この、彼女の隠されたる一面に、少なからずの動揺が見て取れる盗賊達に、釘をさすような婀陀那の一言・・・・

また、それに背筋を凍らせてしまう、ギルドの盗賊たち――――

 

そして、そのあとで――――〕

 

 

婀:・・・・・何か、言いたげじゃな、紫苑。

紫:はあ・・・・しかし、何もあそこまで言う必要が――――

 

婀:あった――― 次に見(まみ)えた瞬間(とき)、妾がいいおいた状況になるやも知れぬ・・・・。

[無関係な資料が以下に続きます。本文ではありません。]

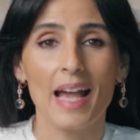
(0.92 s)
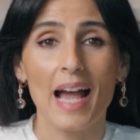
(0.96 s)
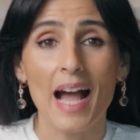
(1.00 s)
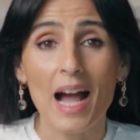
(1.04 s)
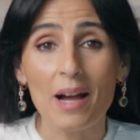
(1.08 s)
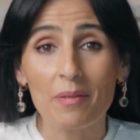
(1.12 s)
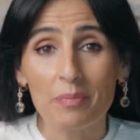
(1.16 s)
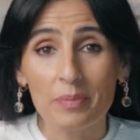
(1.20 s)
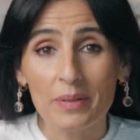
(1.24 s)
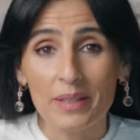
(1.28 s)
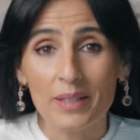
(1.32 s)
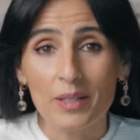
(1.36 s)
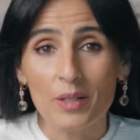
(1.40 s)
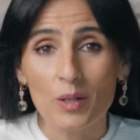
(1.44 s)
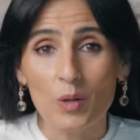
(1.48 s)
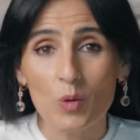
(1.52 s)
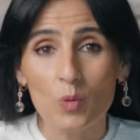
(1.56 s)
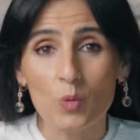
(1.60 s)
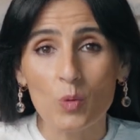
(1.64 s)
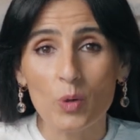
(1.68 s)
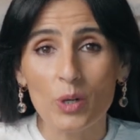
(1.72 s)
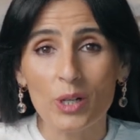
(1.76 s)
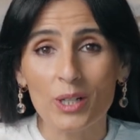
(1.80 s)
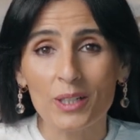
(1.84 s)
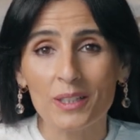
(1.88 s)
Happy
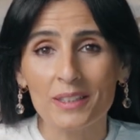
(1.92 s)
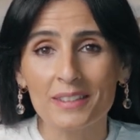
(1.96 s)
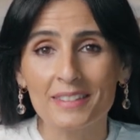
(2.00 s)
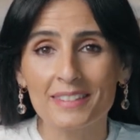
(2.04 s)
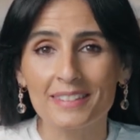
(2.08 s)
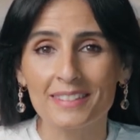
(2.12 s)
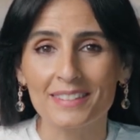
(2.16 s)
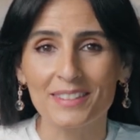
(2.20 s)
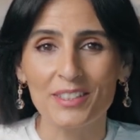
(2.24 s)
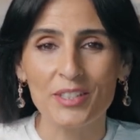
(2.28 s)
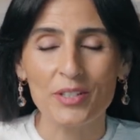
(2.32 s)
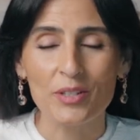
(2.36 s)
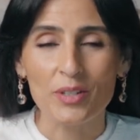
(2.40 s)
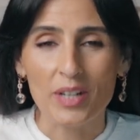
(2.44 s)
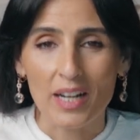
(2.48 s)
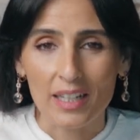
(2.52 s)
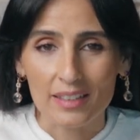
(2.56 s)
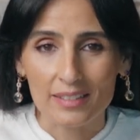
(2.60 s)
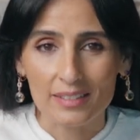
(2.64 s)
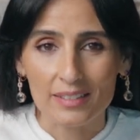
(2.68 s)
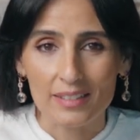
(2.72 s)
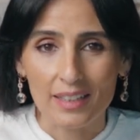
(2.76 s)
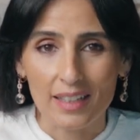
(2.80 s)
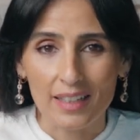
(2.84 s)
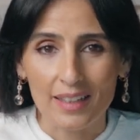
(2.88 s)
World
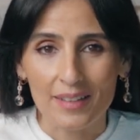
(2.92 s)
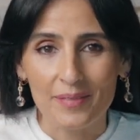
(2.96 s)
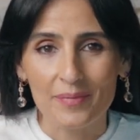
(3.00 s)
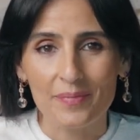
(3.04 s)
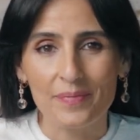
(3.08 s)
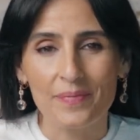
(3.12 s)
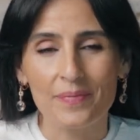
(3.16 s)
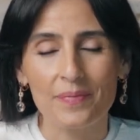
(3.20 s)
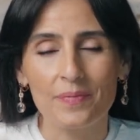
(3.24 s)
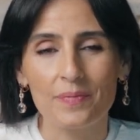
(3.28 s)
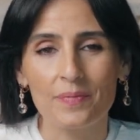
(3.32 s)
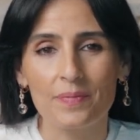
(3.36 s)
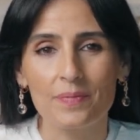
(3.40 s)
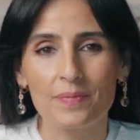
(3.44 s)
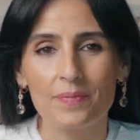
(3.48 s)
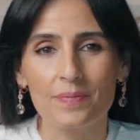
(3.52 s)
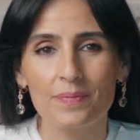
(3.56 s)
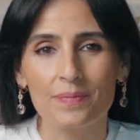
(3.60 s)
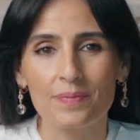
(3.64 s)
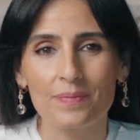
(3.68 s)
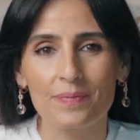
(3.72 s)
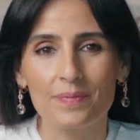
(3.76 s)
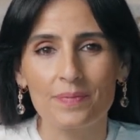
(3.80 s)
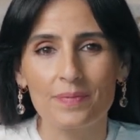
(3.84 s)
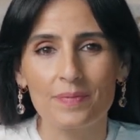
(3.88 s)
Seagrass Day.
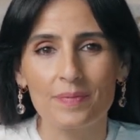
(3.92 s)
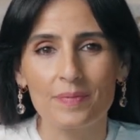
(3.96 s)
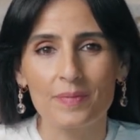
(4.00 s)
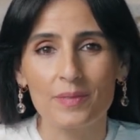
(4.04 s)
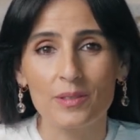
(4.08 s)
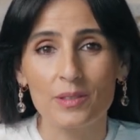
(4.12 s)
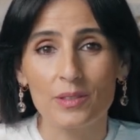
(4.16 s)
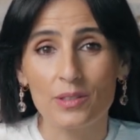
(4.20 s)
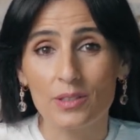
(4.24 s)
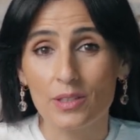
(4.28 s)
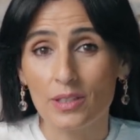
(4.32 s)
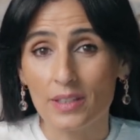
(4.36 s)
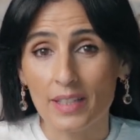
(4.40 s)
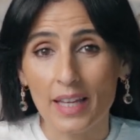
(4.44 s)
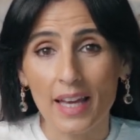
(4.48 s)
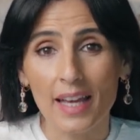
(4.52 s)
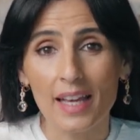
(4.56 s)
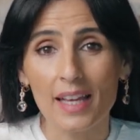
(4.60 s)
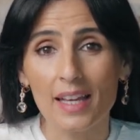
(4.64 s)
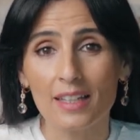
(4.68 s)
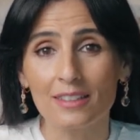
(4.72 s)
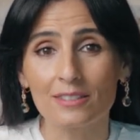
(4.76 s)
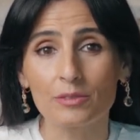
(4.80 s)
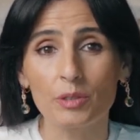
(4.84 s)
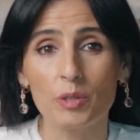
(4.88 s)

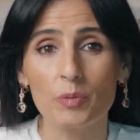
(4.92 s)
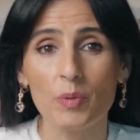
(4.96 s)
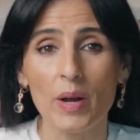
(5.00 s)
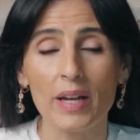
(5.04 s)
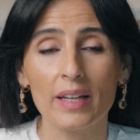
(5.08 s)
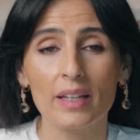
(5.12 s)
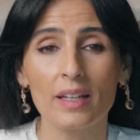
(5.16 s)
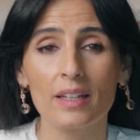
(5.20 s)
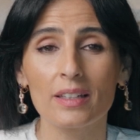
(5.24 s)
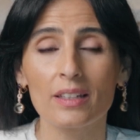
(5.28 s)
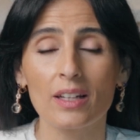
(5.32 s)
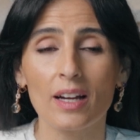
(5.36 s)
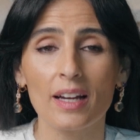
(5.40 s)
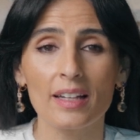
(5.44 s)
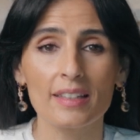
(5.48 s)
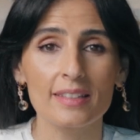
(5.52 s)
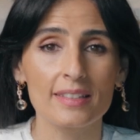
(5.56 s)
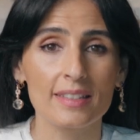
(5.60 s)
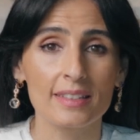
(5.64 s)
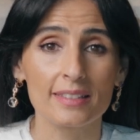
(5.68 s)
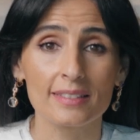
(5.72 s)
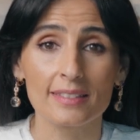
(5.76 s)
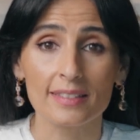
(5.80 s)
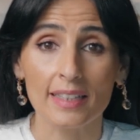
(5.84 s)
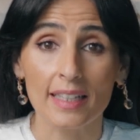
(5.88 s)
Today, as we recognize
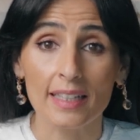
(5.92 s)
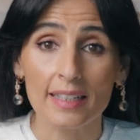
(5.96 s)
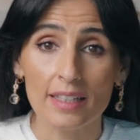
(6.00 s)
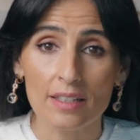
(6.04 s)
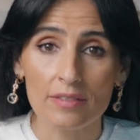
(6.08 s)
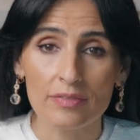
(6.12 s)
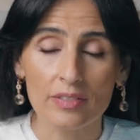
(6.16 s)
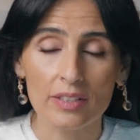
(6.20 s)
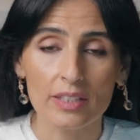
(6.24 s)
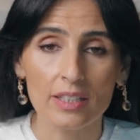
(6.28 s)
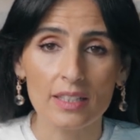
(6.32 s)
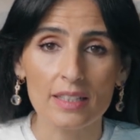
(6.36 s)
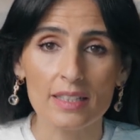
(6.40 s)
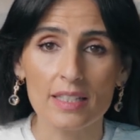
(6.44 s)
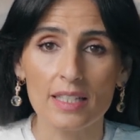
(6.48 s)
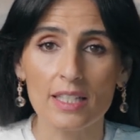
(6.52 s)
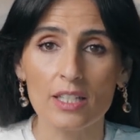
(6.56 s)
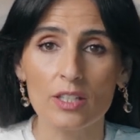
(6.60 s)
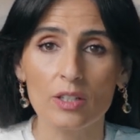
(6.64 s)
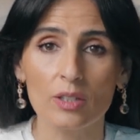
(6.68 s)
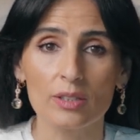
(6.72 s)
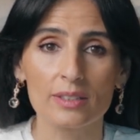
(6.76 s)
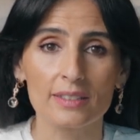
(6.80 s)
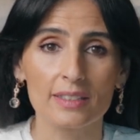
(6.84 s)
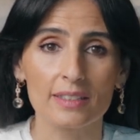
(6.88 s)
the significant
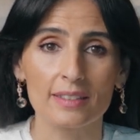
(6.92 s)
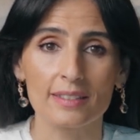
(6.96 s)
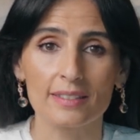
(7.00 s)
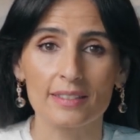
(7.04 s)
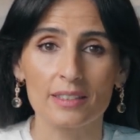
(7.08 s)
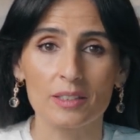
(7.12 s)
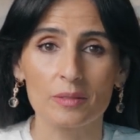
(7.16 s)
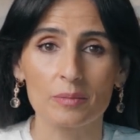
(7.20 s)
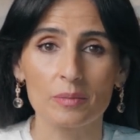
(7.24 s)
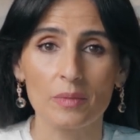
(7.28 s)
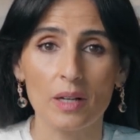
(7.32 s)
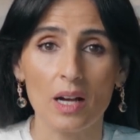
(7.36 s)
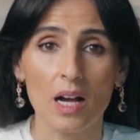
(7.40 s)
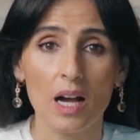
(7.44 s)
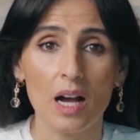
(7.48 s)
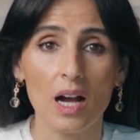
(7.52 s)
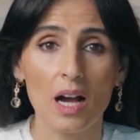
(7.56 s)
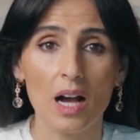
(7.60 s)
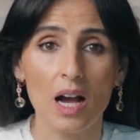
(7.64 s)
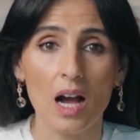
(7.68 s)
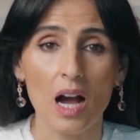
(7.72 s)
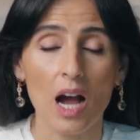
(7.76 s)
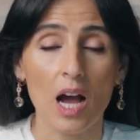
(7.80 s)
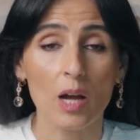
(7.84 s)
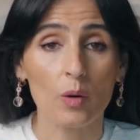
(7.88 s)
ecosystem,
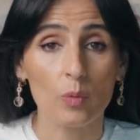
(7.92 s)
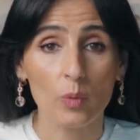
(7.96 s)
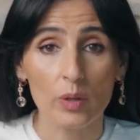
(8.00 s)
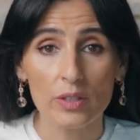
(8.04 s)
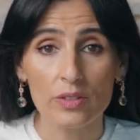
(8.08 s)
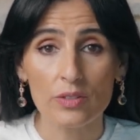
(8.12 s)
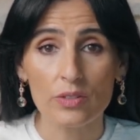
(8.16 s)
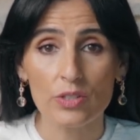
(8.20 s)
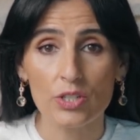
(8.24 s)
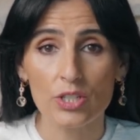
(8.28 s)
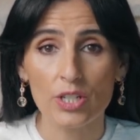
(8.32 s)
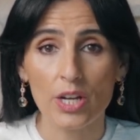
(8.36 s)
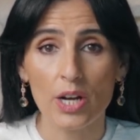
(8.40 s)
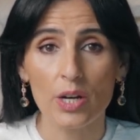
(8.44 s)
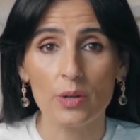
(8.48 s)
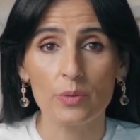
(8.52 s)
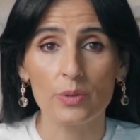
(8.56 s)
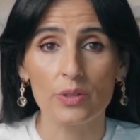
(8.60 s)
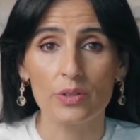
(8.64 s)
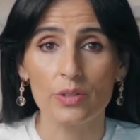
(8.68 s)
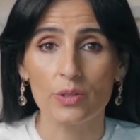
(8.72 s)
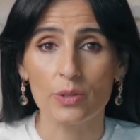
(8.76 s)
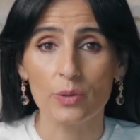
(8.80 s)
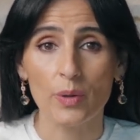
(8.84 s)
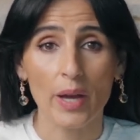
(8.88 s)
I want to share
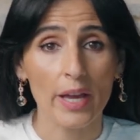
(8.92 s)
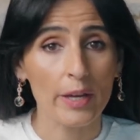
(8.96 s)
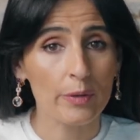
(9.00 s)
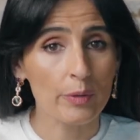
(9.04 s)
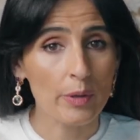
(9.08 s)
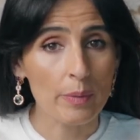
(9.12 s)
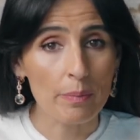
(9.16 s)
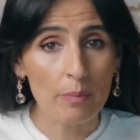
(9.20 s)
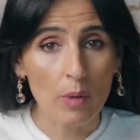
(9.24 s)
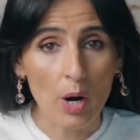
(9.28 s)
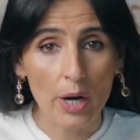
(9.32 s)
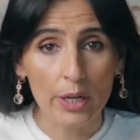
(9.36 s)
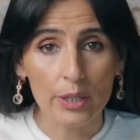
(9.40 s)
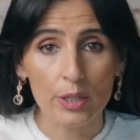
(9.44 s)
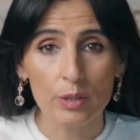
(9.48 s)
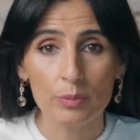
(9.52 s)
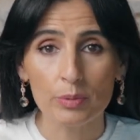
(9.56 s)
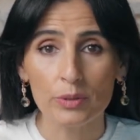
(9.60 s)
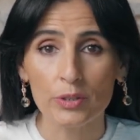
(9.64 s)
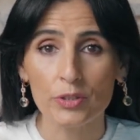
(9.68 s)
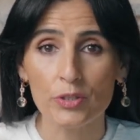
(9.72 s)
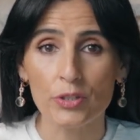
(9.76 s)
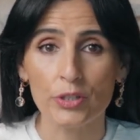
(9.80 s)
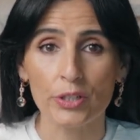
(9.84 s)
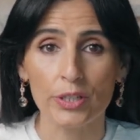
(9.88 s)
with you a
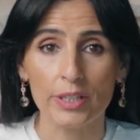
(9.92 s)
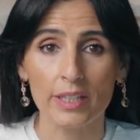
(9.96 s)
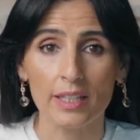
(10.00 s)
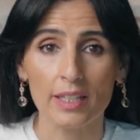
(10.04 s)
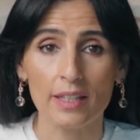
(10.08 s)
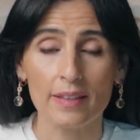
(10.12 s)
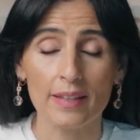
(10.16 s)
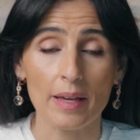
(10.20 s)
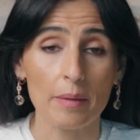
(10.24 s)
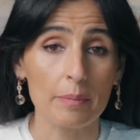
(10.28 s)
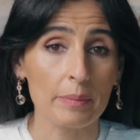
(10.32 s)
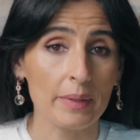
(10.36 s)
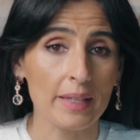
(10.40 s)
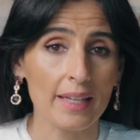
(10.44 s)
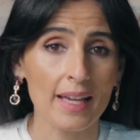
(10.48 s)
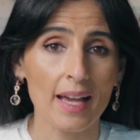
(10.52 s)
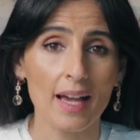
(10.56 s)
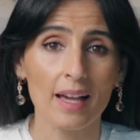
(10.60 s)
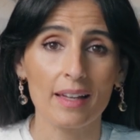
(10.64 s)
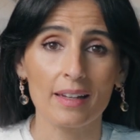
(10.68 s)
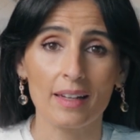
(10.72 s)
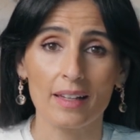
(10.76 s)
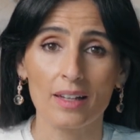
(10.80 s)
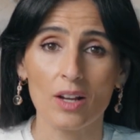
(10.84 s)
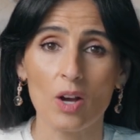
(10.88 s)
remarkable journey that
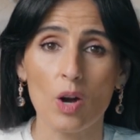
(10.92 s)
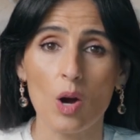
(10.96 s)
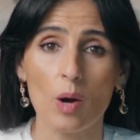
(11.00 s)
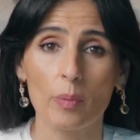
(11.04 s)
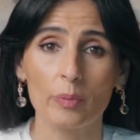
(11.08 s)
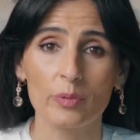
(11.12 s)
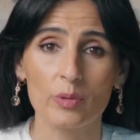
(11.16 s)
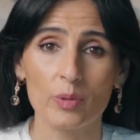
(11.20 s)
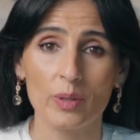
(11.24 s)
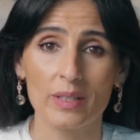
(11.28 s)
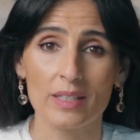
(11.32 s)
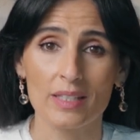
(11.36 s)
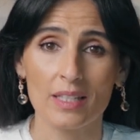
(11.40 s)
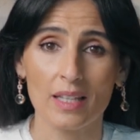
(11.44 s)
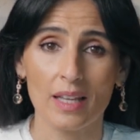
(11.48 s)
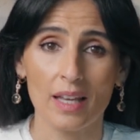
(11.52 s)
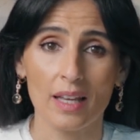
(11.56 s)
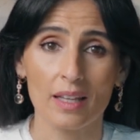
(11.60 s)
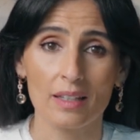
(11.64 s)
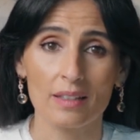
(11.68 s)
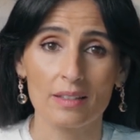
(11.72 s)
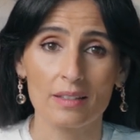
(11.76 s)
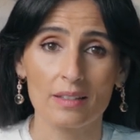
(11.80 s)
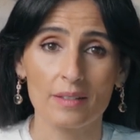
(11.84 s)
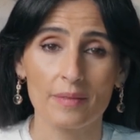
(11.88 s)
began at
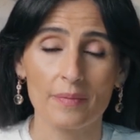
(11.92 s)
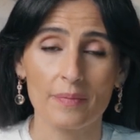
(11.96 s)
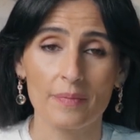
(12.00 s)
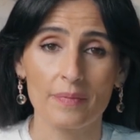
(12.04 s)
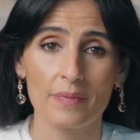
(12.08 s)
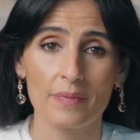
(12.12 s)
COP28.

  その時に、それ相応の覚悟をしておいてもらってくれねば――――な。

 

紫:はぁ・・・・そうですか――――

  では、私は自分の荷をまとめますので・・・・失礼いたします。

 

婀:うむ――――

 

 

〔このとき・・・・紫苑は、なぜかしらあの言葉は、婀陀那が自分自身に戒めていたものではなかったか――――と、感じていたのです。

 

もし―――― あの時の言の通りの状況下になった時、実は婀陀那自身が情に流されてしまい、盗賊たち相手に剣を振るえなくなるのではないか――――

それを自問自答していたのが、口に出たのでは・・・・と、思っていたのです。